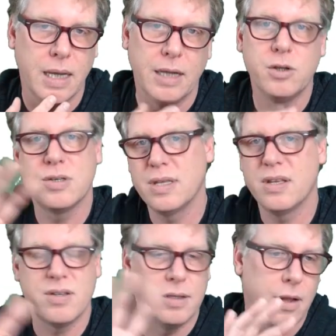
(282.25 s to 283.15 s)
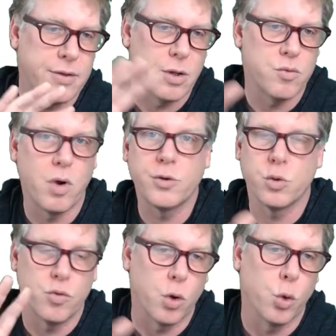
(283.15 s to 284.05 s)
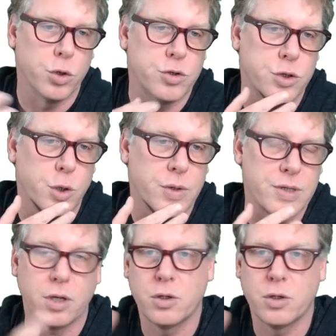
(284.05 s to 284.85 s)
And you can see there's no right or wrong order to do this.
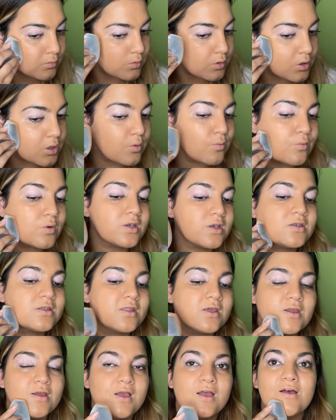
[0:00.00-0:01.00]
Okay, one
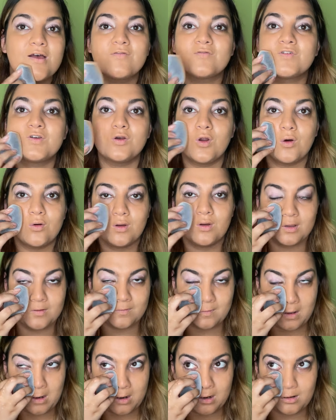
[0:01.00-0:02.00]
thing I have to note is
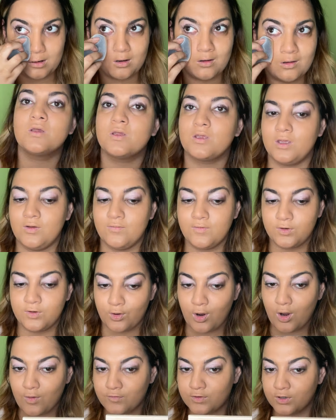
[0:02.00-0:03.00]
that even though
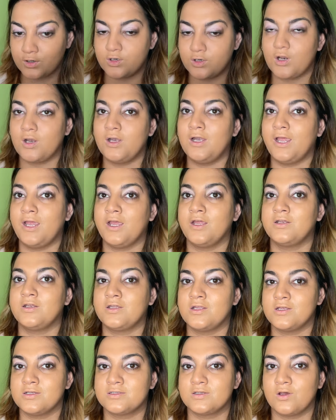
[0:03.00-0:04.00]
I've done layered
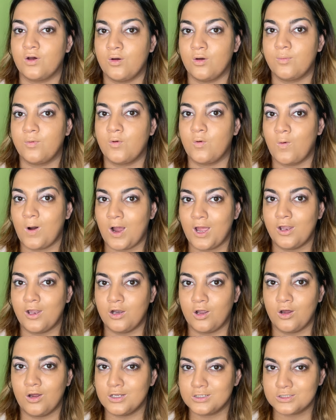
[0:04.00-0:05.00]
this up quite a
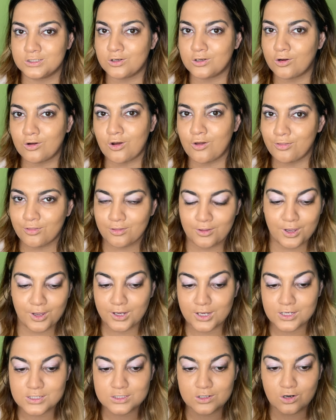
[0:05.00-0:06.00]
lot, it's not gone thick,
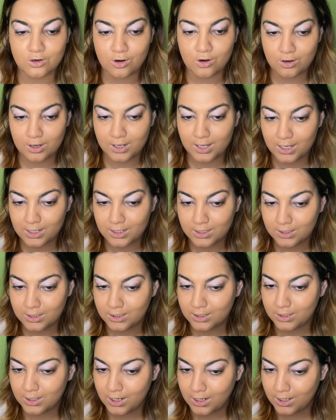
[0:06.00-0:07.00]
it's not gone
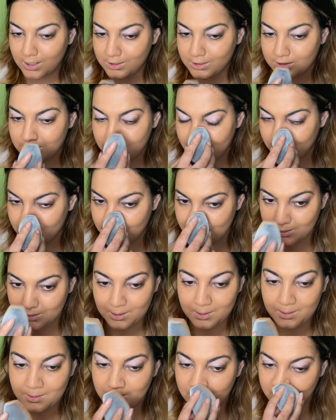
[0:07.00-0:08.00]
cakey. I think
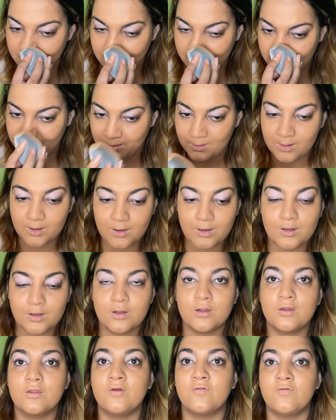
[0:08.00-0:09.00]
the
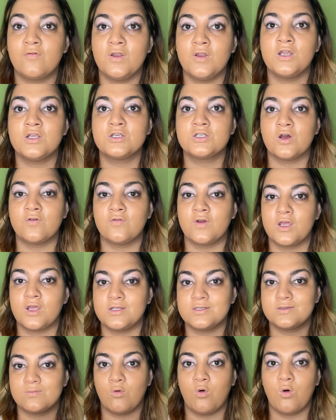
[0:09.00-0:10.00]
the finish of it
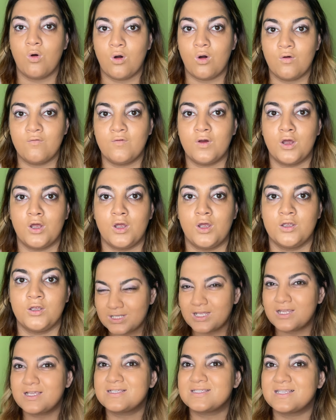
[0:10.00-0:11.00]
is more of a
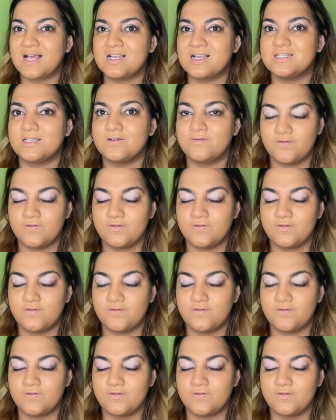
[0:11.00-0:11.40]
like a satin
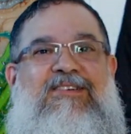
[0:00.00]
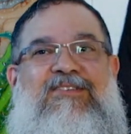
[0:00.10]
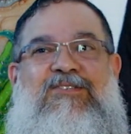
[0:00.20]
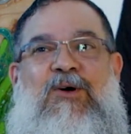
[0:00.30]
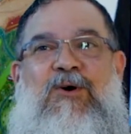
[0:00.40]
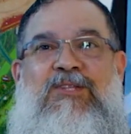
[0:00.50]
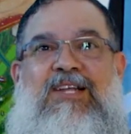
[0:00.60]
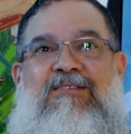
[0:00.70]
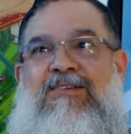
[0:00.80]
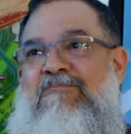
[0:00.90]
So
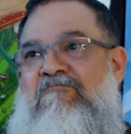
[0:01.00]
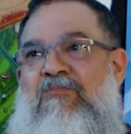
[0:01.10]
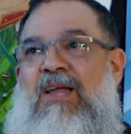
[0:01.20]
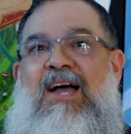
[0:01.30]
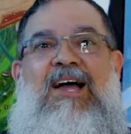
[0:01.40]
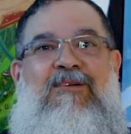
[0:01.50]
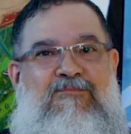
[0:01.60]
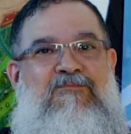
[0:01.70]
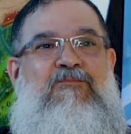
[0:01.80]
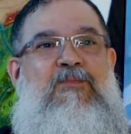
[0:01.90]

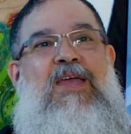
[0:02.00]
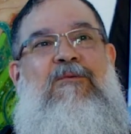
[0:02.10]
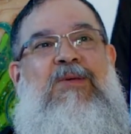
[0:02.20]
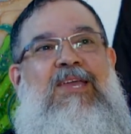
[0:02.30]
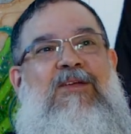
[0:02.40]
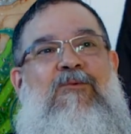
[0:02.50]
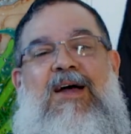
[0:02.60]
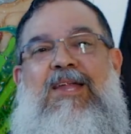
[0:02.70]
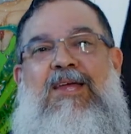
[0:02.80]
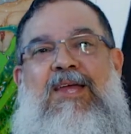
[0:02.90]
maybe
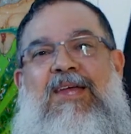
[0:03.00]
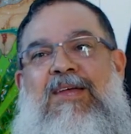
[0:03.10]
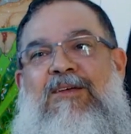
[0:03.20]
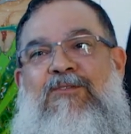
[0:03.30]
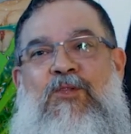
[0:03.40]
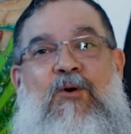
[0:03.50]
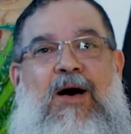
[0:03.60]
want to know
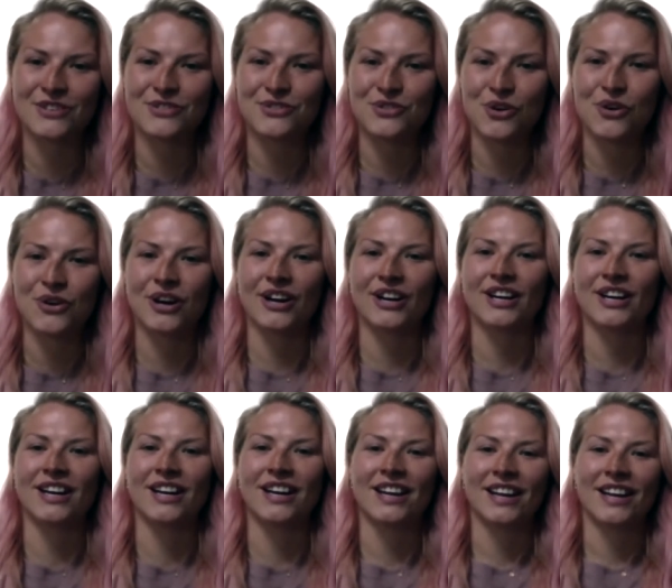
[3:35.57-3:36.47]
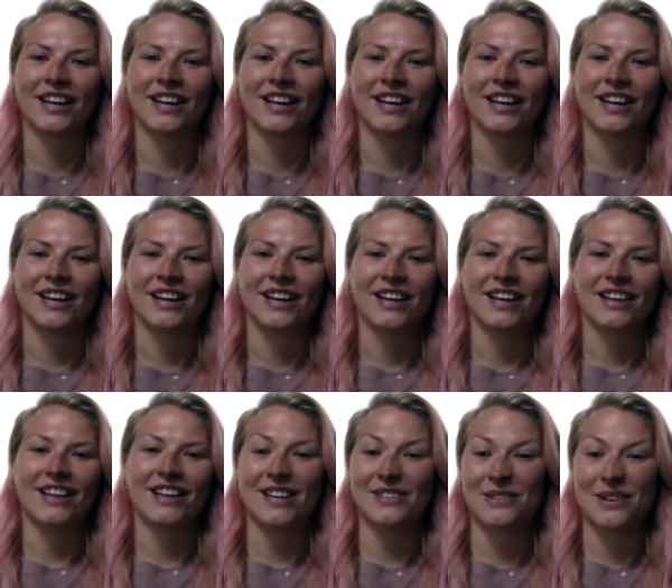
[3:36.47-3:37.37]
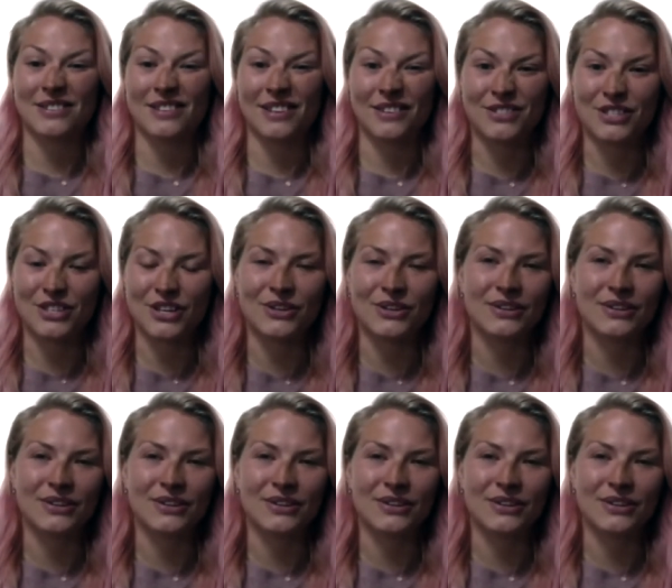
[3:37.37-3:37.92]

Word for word: stronger, and that's what I'd love to do.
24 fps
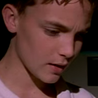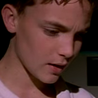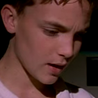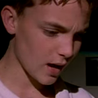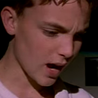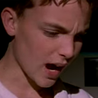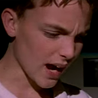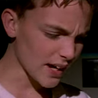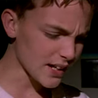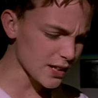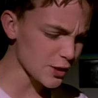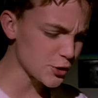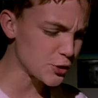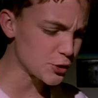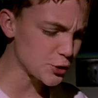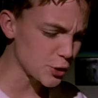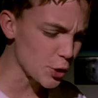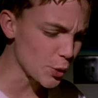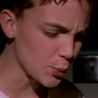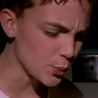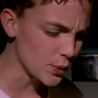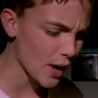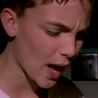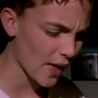I didn't
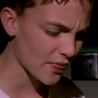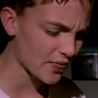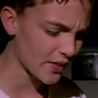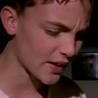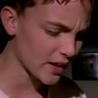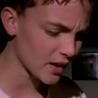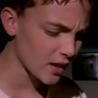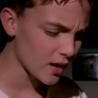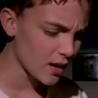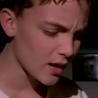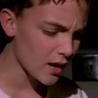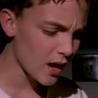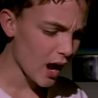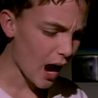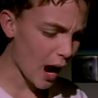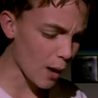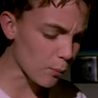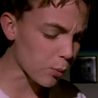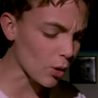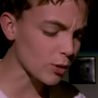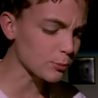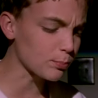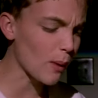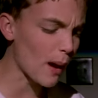do nothing. I
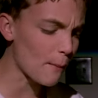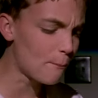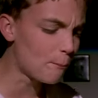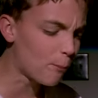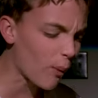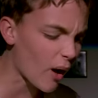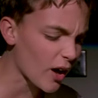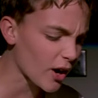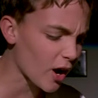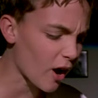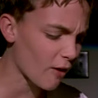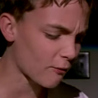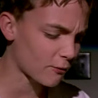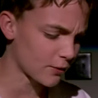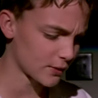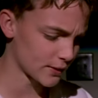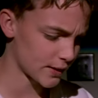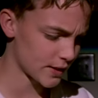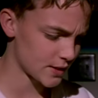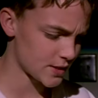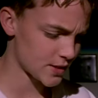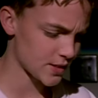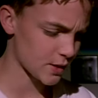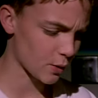worked my butt off for
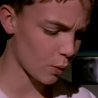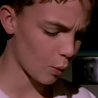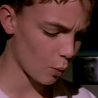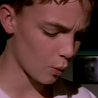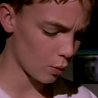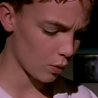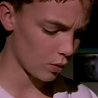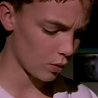this school.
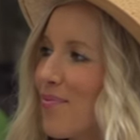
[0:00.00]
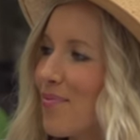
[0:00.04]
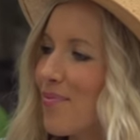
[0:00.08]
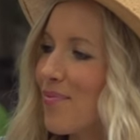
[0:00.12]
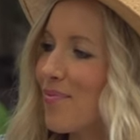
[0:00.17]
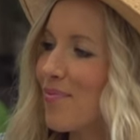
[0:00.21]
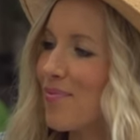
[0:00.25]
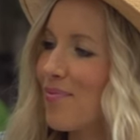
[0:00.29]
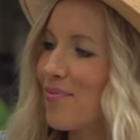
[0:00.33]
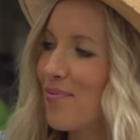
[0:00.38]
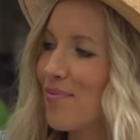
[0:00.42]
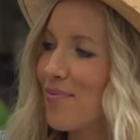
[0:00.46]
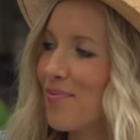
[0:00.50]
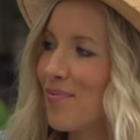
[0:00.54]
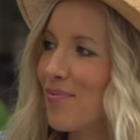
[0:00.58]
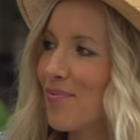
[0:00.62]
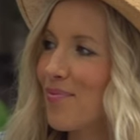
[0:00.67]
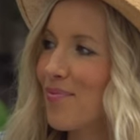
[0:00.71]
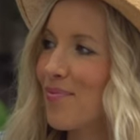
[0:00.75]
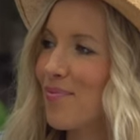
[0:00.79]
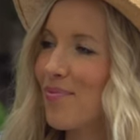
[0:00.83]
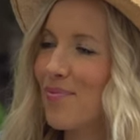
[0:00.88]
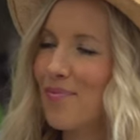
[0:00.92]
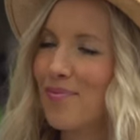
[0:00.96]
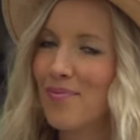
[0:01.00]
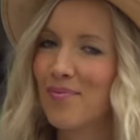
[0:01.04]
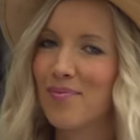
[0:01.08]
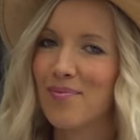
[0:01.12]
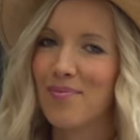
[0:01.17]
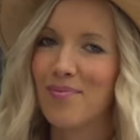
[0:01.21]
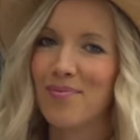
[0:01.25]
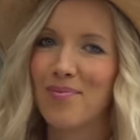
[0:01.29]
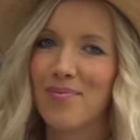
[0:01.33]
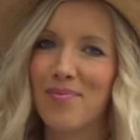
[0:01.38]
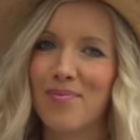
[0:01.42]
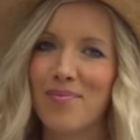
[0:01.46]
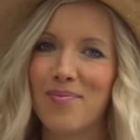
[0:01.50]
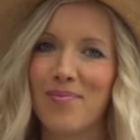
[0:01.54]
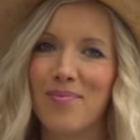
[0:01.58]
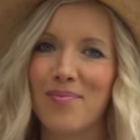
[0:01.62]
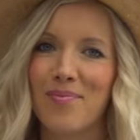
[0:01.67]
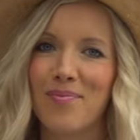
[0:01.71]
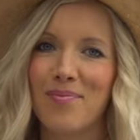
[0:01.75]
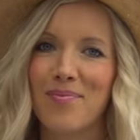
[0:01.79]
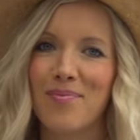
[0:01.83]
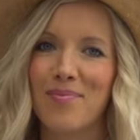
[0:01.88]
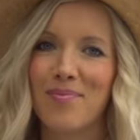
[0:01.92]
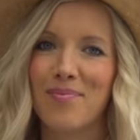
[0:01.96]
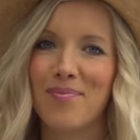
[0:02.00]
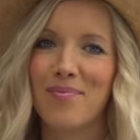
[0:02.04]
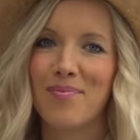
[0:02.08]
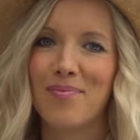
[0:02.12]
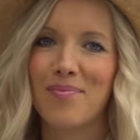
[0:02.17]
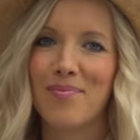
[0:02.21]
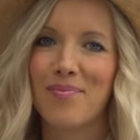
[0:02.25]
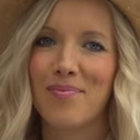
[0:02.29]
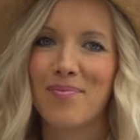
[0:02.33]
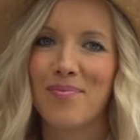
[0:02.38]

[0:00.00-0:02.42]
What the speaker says: This person isn't speaking.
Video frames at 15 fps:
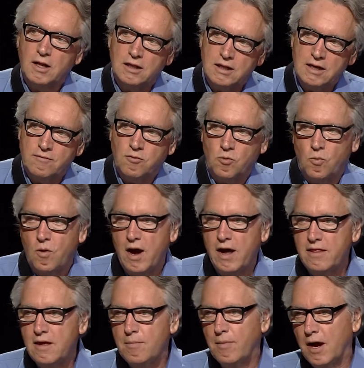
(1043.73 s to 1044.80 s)
to leave or why
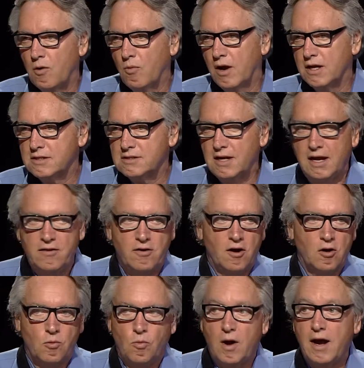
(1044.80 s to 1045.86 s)
they might want to stay there
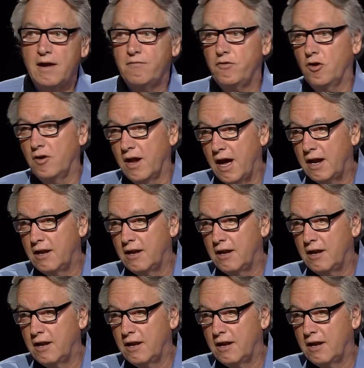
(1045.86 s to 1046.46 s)
or why if they're not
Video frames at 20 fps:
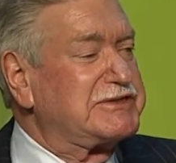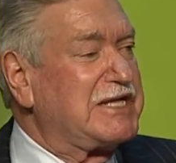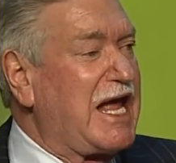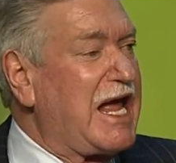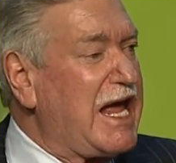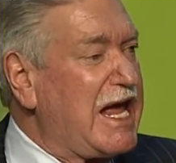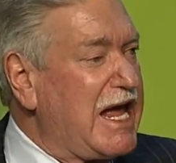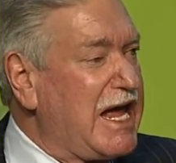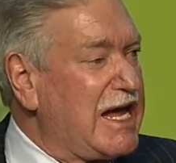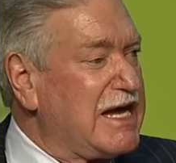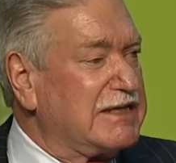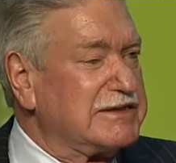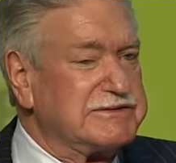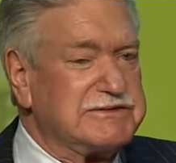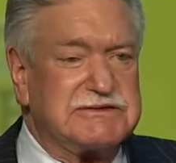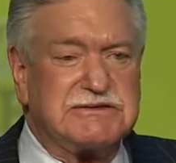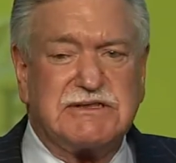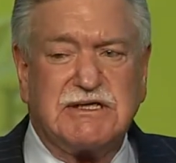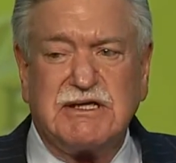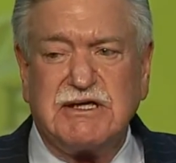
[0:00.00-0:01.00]

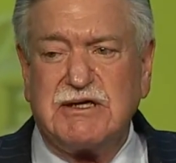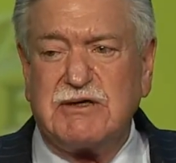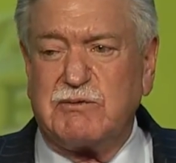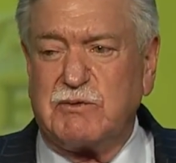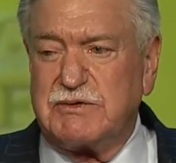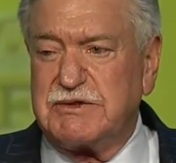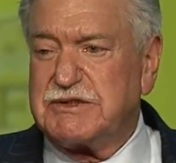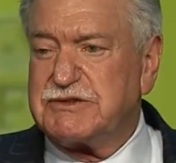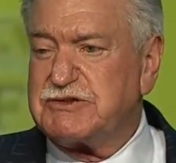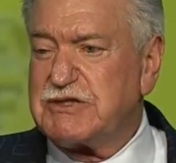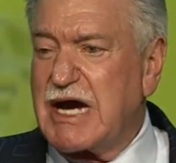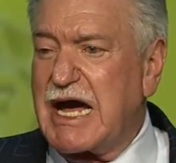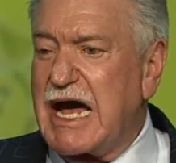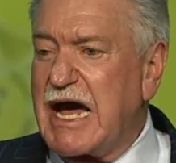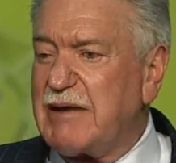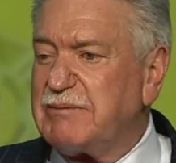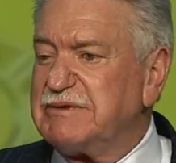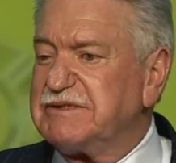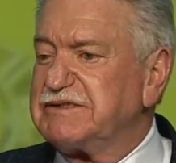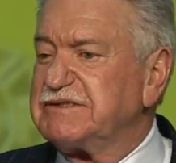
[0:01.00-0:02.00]
hands when the
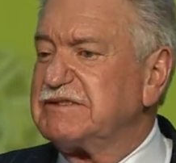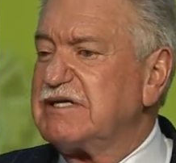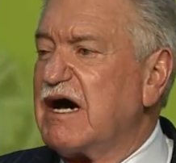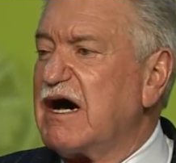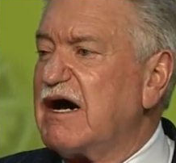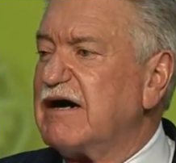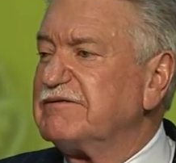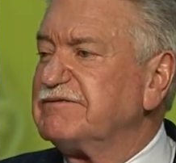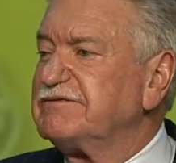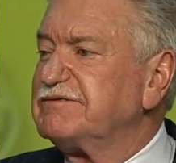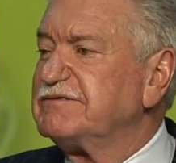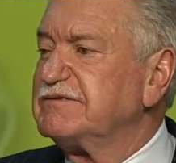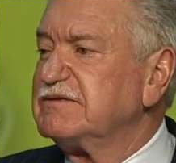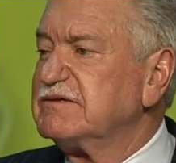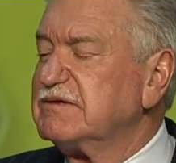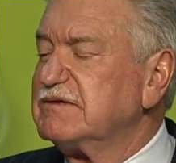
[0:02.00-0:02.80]
job is tough,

_PROBLEM_
Reproduce each entry above word for word. Pictures are not part of the copy.

_EXERCISE SOLUTION_
(282.25 s to 283.15 s)
(283.15 s to 284.05 s)
(284.05 s to 284.85 s)
And you can see there's no right or wrong order to do this.
[0:00.00-0:01.00]
Okay, one
[0:01.00-0:02.00]
thing I have to note is
[0:02.00-0:03.00]
that even though
[0:03.00-0:04.00]
I've done layered
[0:04.00-0:05.00]
this up quite a
[0:05.00-0:06.00]
lot, it's not gone thick,
[0:06.00-0:07.00]
it's not gone
[0:07.00-0:08.00]
cakey. I think
[0:08.00-0:09.00]
the
[0:09.00-0:10.00]
the finish of it
[0:10.00-0:11.00]
is more of a
[0:11.00-0:11.40]
like a satin
[0:00.00]
[0:00.10]
[0:00.20]
[0:00.30]
[0:00.40]
[0:00.50]
[0:00.60]
[0:00.70]
[0:00.80]
[0:00.90]
So
[0:01.00]
[0:01.10]
[0:01.20]
[0:01.30]
[0:01.40]
[0:01.50]
[0:01.60]
[0:01.70]
[0:01.80]
[0:01.90]

[0:02.00]
[0:02.10]
[0:02.20]
[0:02.30]
[0:02.40]
[0:02.50]
[0:02.60]
[0:02.70]
[0:02.80]
[0:02.90]
maybe
[0:03.00]
[0:03.10]
[0:03.20]
[0:03.30]
[0:03.40]
[0:03.50]
[0:03.60]
want to know
[3:35.57-3:36.47]
[3:36.47-3:37.37]
[3:37.37-3:37.92]

Word for word: stronger, and that's what I'd love to do.
24 fps
I didn't
do nothing. I
worked my butt off for
this school.
[0:00.00]
[0:00.04]
[0:00.08]
[0:00.12]
[0:00.17]
[0:00.21]
[0:00.25]
[0:00.29]
[0:00.33]
[0:00.38]
[0:00.42]
[0:00.46]
[0:00.50]
[0:00.54]
[0:00.58]
[0:00.62]
[0:00.67]
[0:00.71]
[0:00.75]
[0:00.79]
[0:00.83]
[0:00.88]
[0:00.92]
[0:00.96]
[0:01.00]
[0:01.04]
[0:01.08]
[0:01.12]
[0:01.17]
[0:01.21]
[0:01.25]
[0:01.29]
[0:01.33]
[0:01.38]
[0:01.42]
[0:01.46]
[0:01.50]
[0:01.54]
[0:01.58]
[0:01.62]
[0:01.67]
[0:01.71]
[0:01.75]
[0:01.79]
[0:01.83]
[0:01.88]
[0:01.92]
[0:01.96]
[0:02.00]
[0:02.04]
[0:02.08]
[0:02.12]
[0:02.17]
[0:02.21]
[0:02.25]
[0:02.29]
[0:02.33]
[0:02.38]

[0:00.00-0:02.42]
What the speaker says: This person isn't speaking.
Video frames at 15 fps:
(1043.73 s to 1044.80 s)
to leave or why
(1044.80 s to 1045.86 s)
they might want to stay there
(1045.86 s to 1046.46 s)
or why if they're not
Video frames at 20 fps:
[0:00.00-0:01.00]

[0:01.00-0:02.00]
hands when the
[0:02.00-0:02.80]
job is tough,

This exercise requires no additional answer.